Records contained in a dataset
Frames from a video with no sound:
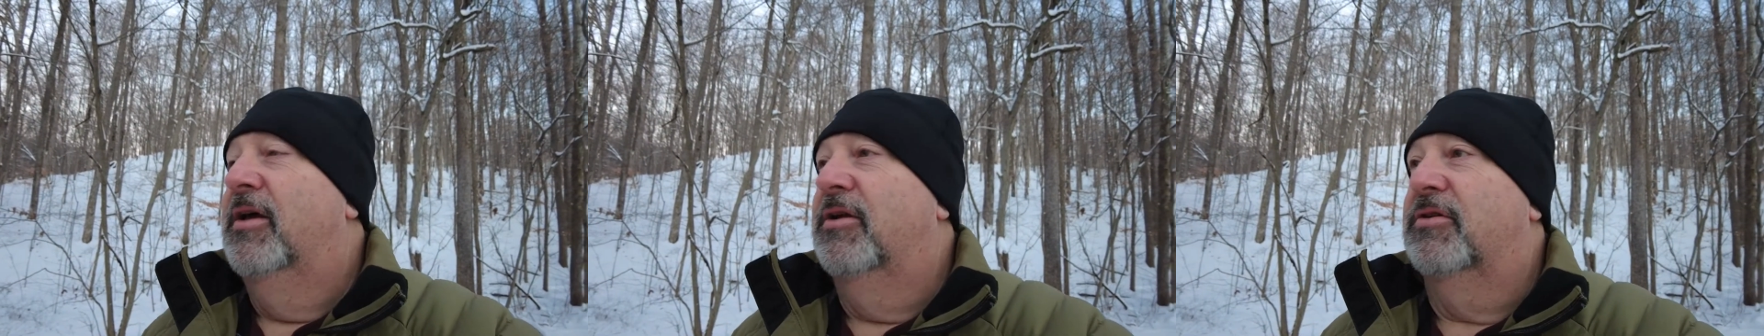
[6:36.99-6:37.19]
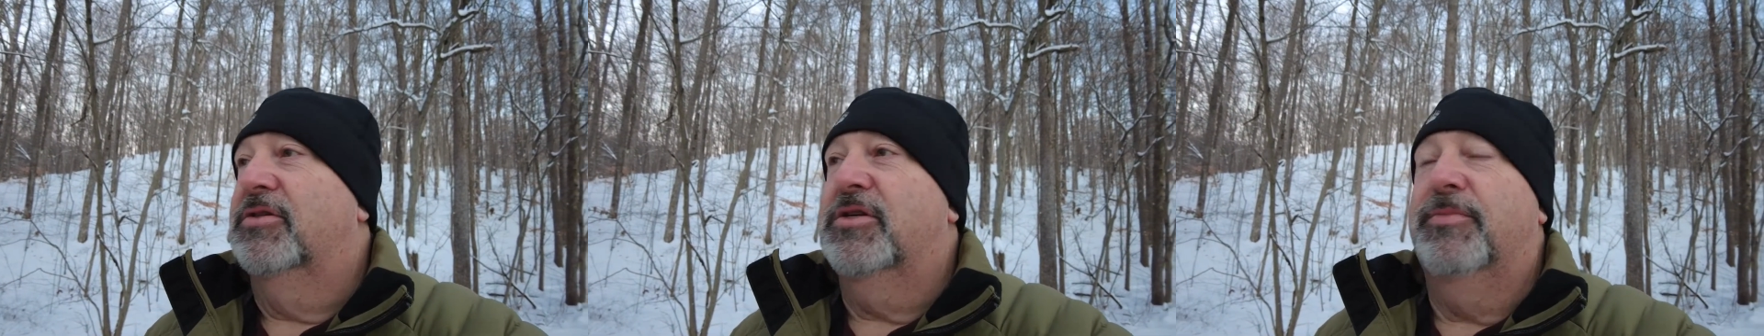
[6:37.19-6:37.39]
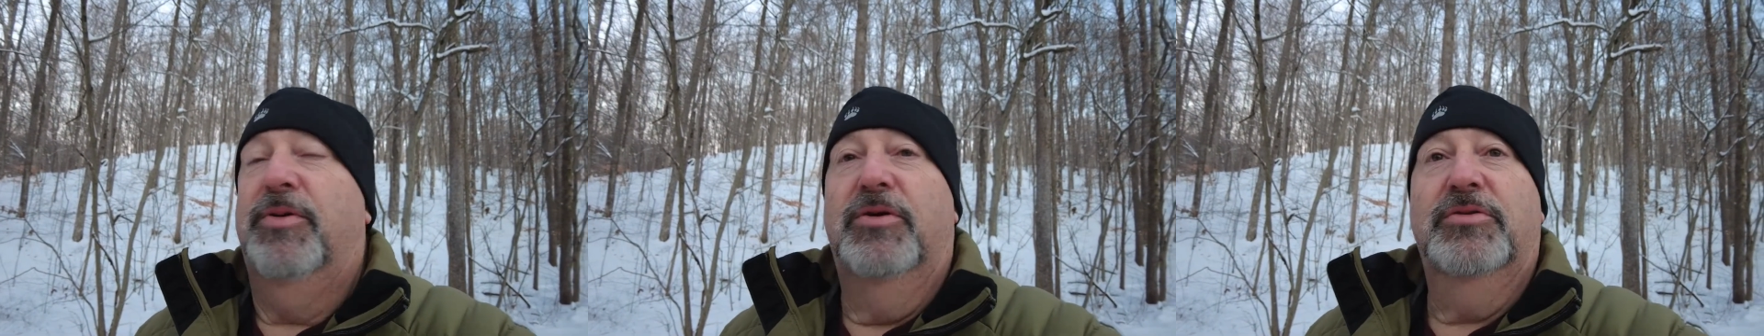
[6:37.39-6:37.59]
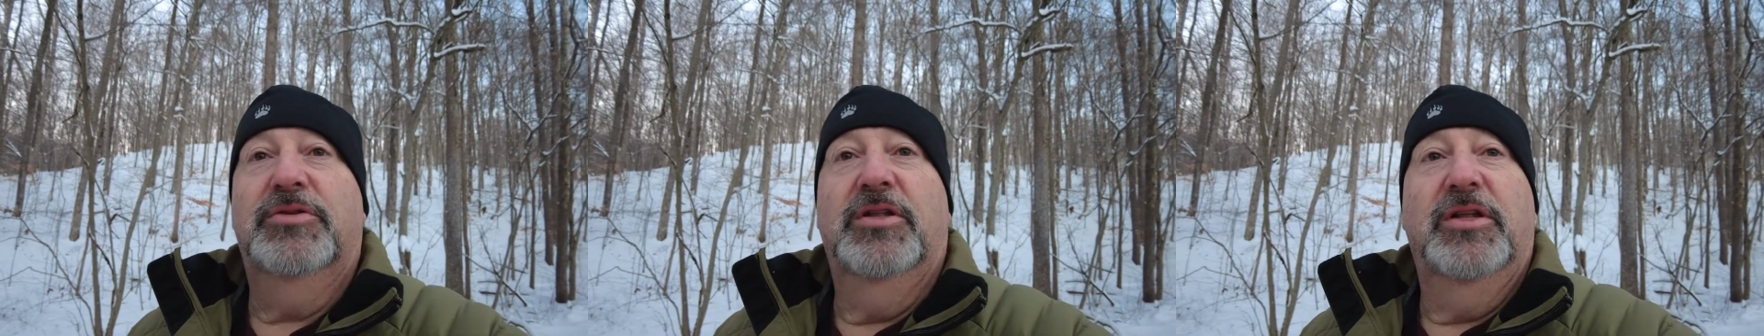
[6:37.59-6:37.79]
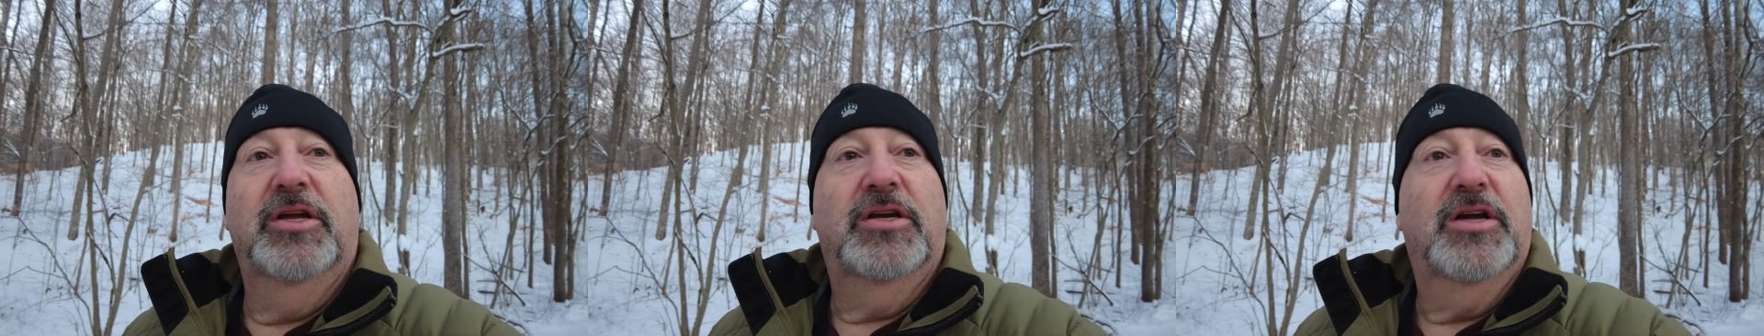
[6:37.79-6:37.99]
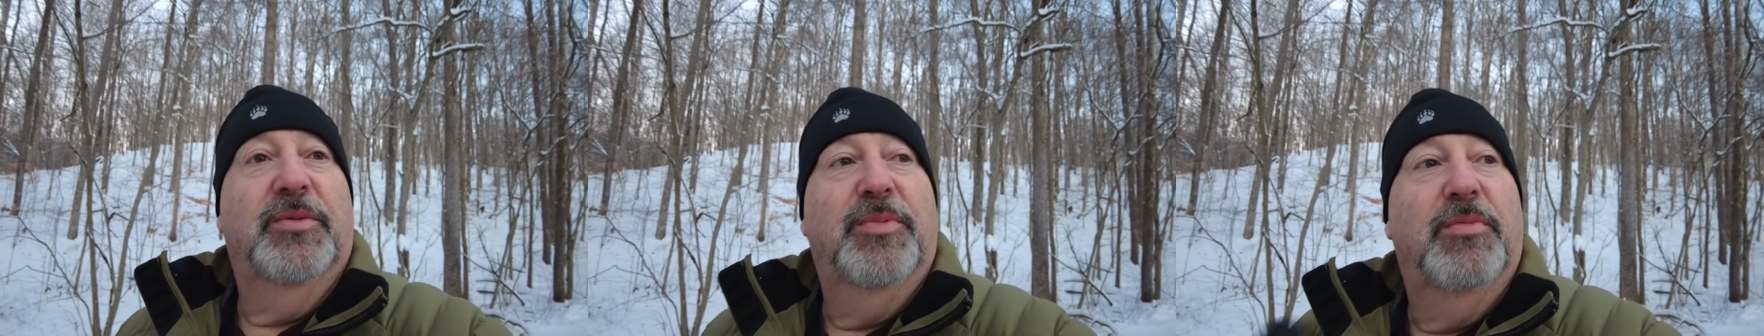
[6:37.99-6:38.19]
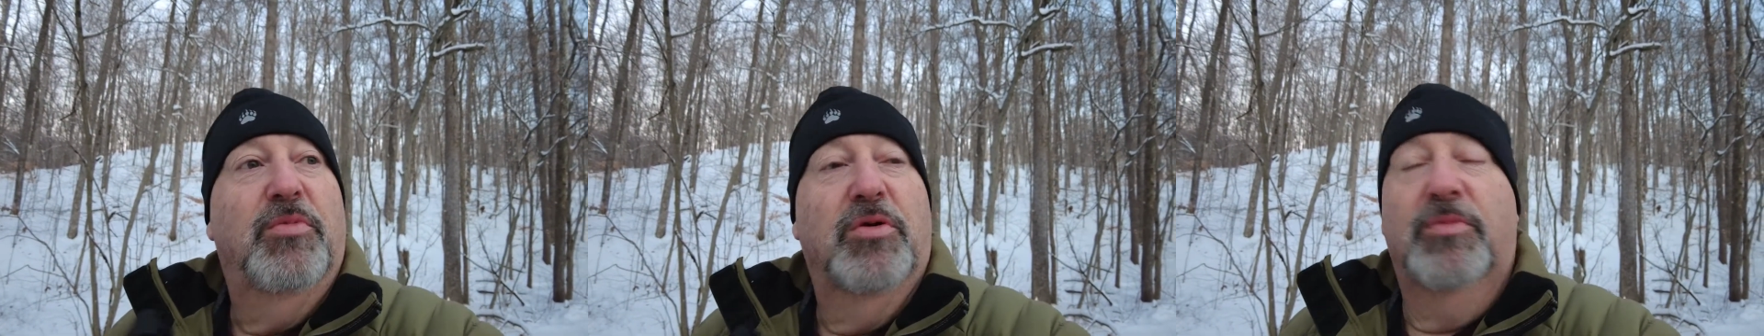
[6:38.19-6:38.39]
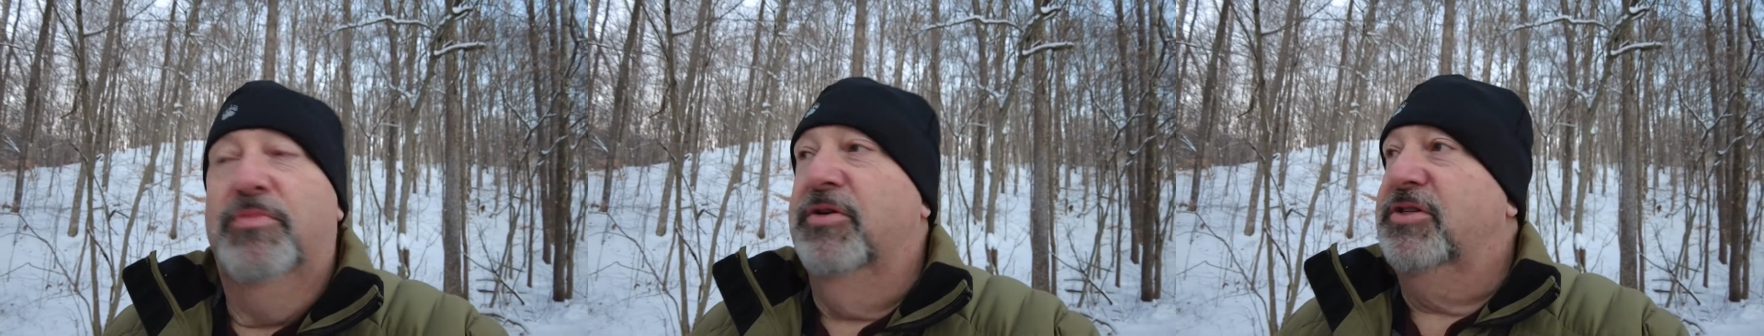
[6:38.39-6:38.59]
There's supposedly a couple
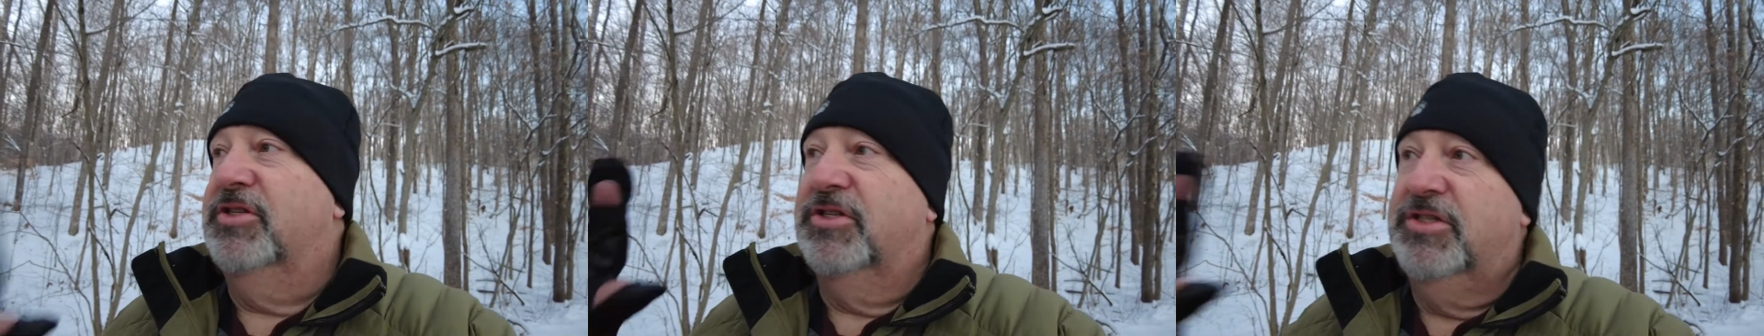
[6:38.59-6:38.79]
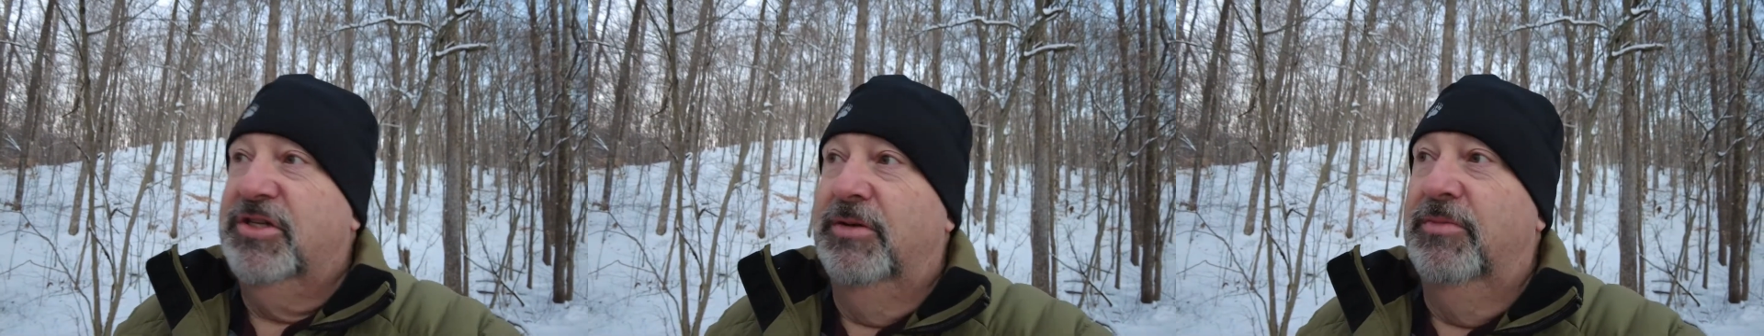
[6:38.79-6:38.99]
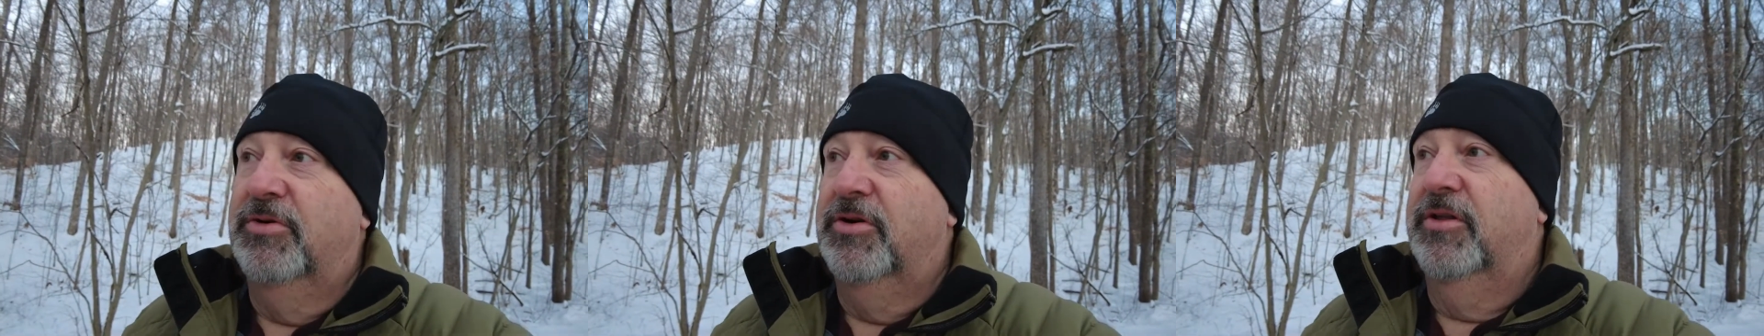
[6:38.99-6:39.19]
more bridges similar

Task => Leave out any pictures and return exactly the lines from the beginning of the data through the line with "[6:38.79-6:38.99]", inclusive.

Answer below =>
Frames from a video with no sound:
[6:36.99-6:37.19]
[6:37.19-6:37.39]
[6:37.39-6:37.59]
[6:37.59-6:37.79]
[6:37.79-6:37.99]
[6:37.99-6:38.19]
[6:38.19-6:38.39]
[6:38.39-6:38.59]
There's supposedly a couple
[6:38.59-6:38.79]
[6:38.79-6:38.99]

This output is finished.